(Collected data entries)
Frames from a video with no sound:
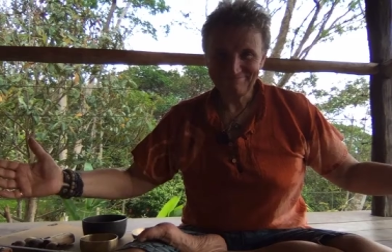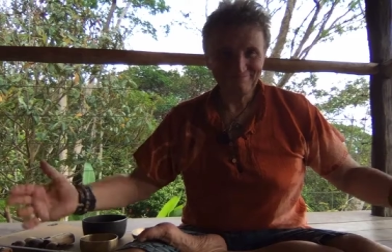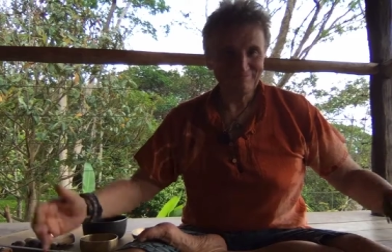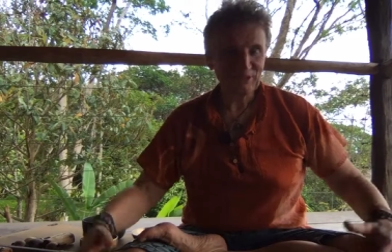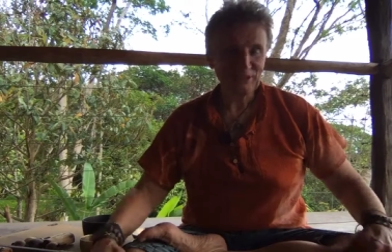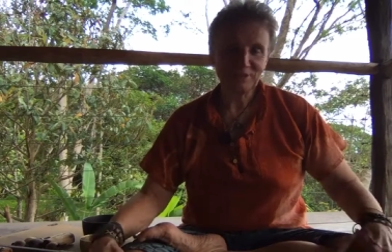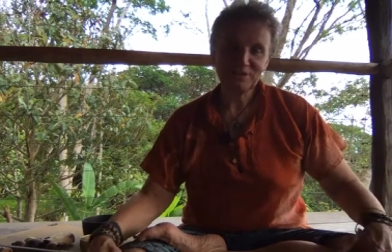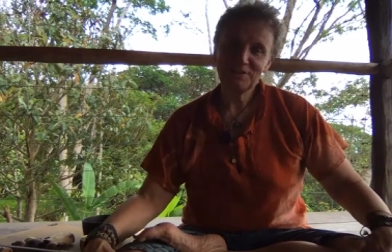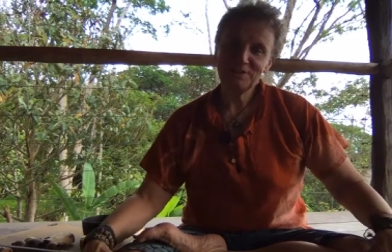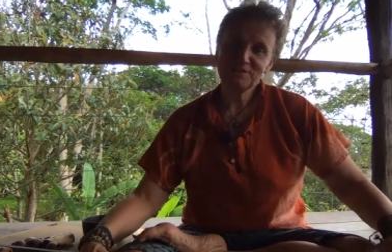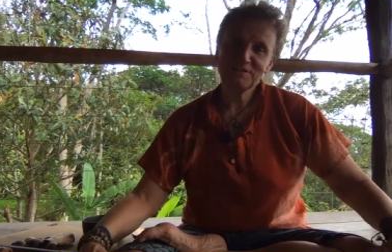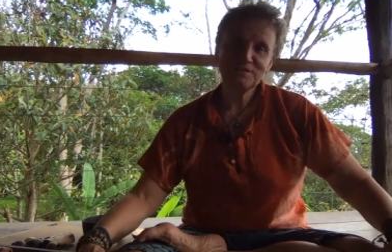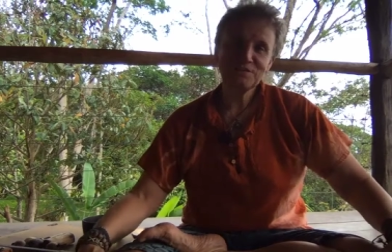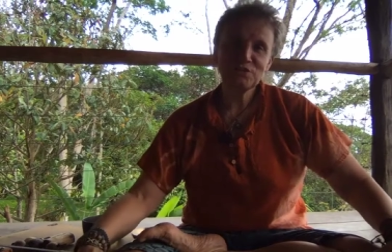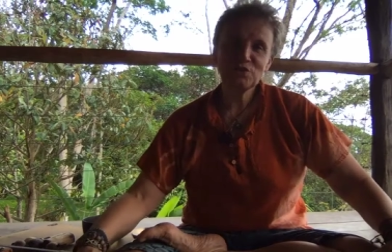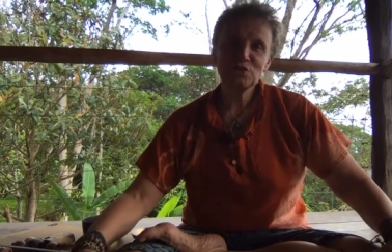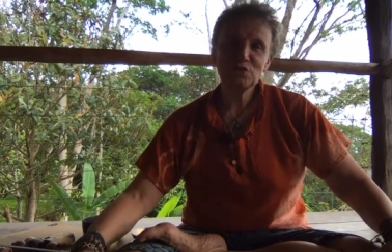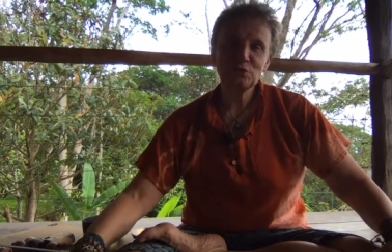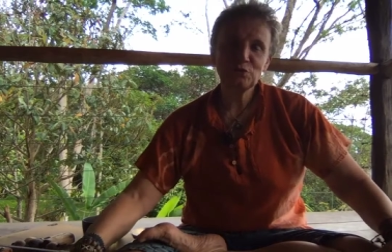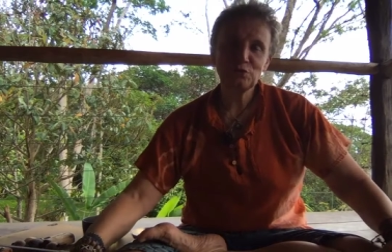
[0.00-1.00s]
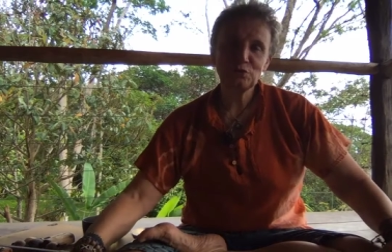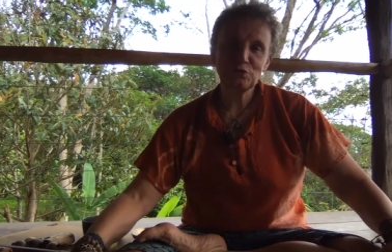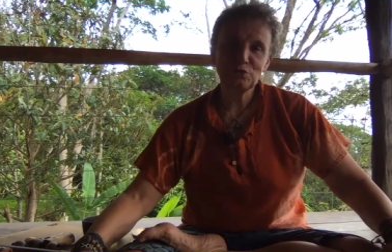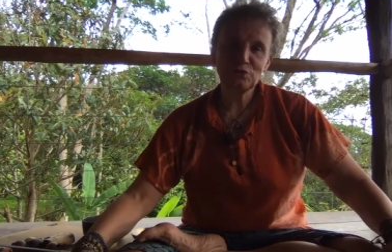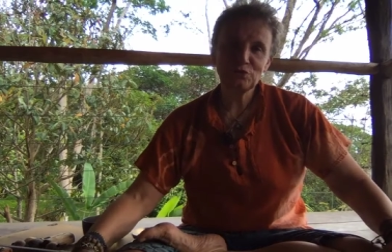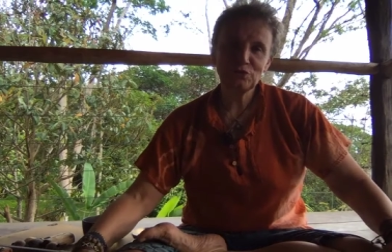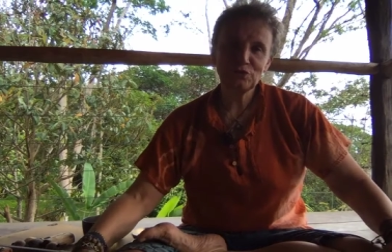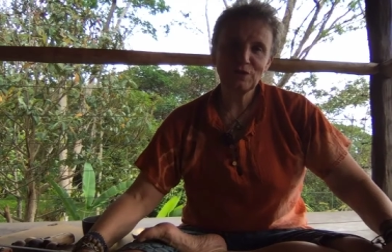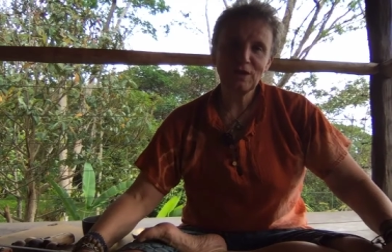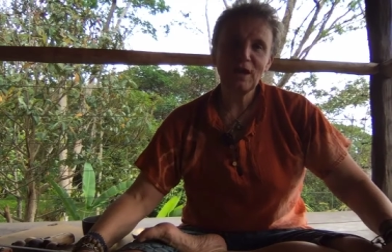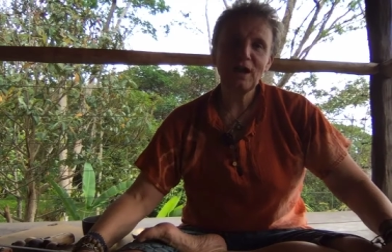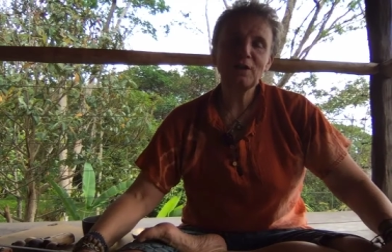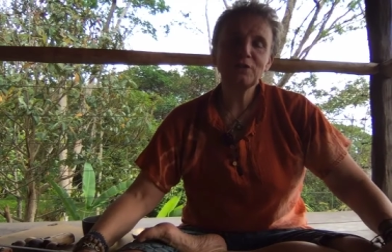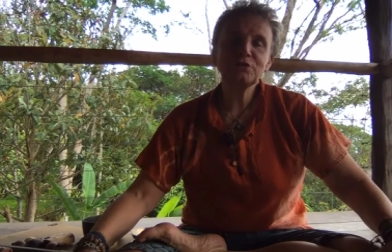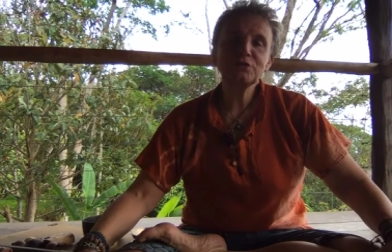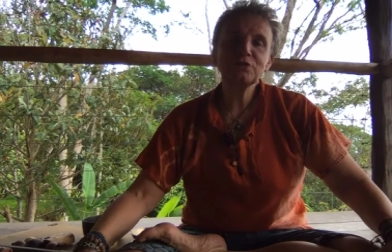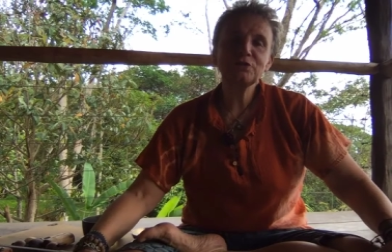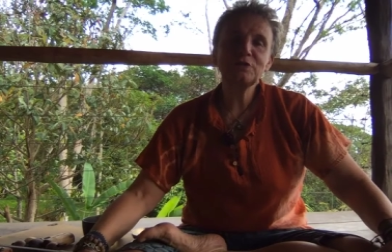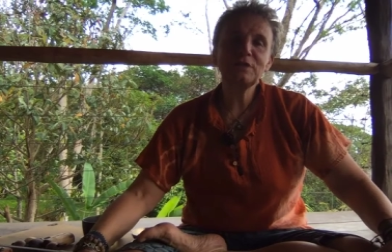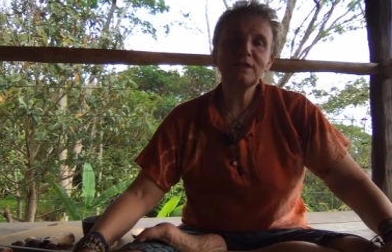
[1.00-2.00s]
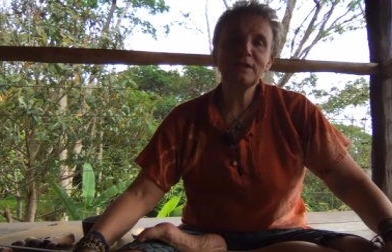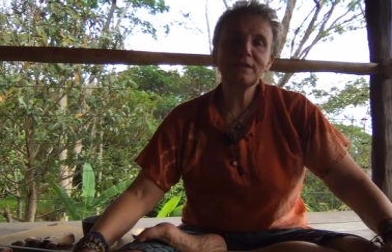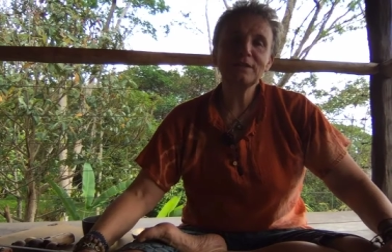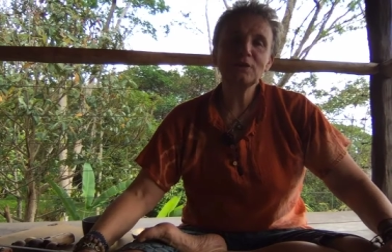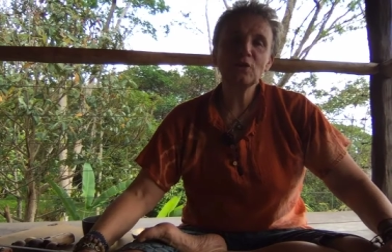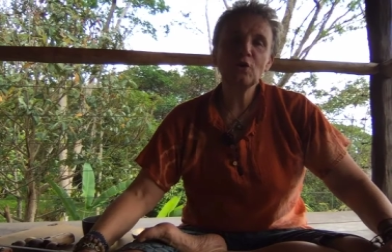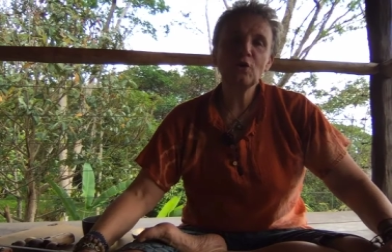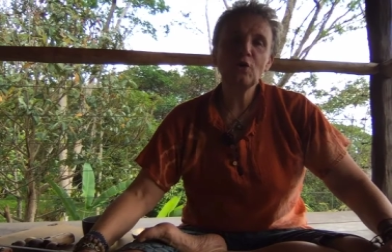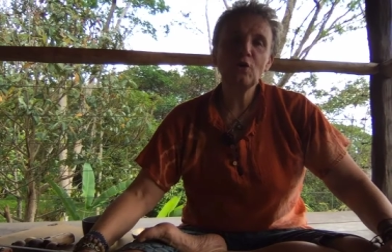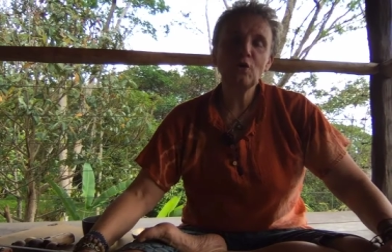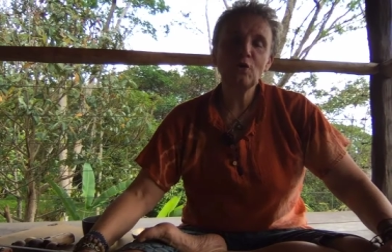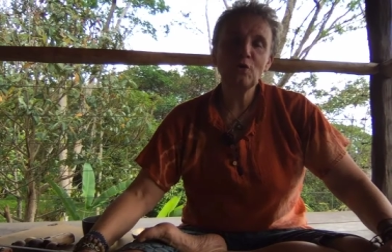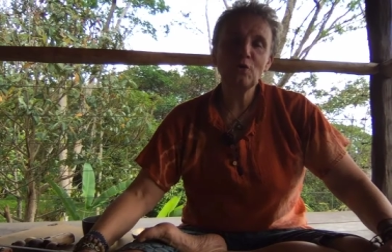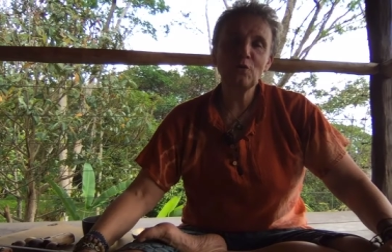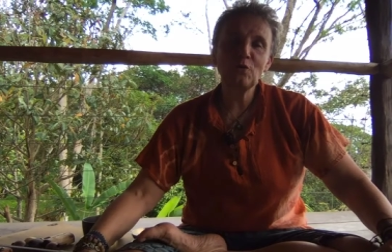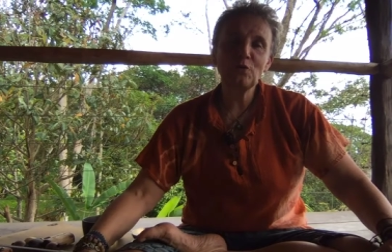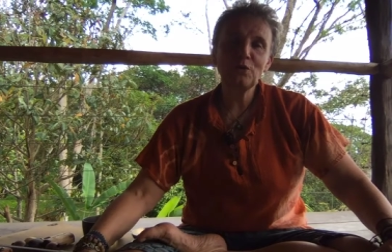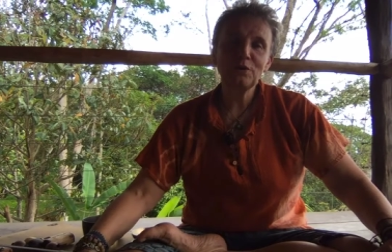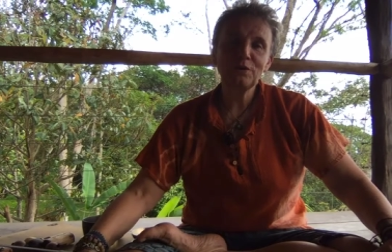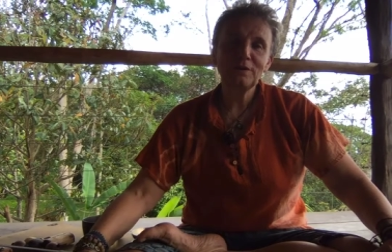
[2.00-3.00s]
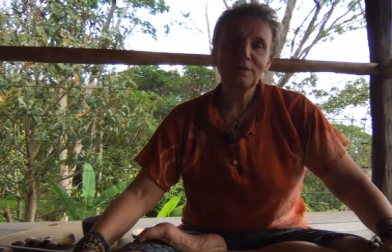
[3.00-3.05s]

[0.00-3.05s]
what doesn't suit, how to let go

Problem
Every line of the data above should be returned exactly, with the pictures removed.

Solution to this problem
Frames from a video with no sound:
[0.00-1.00s]
[1.00-2.00s]
[2.00-3.00s]
[3.00-3.05s]

[0.00-3.05s]
what doesn't suit, how to let go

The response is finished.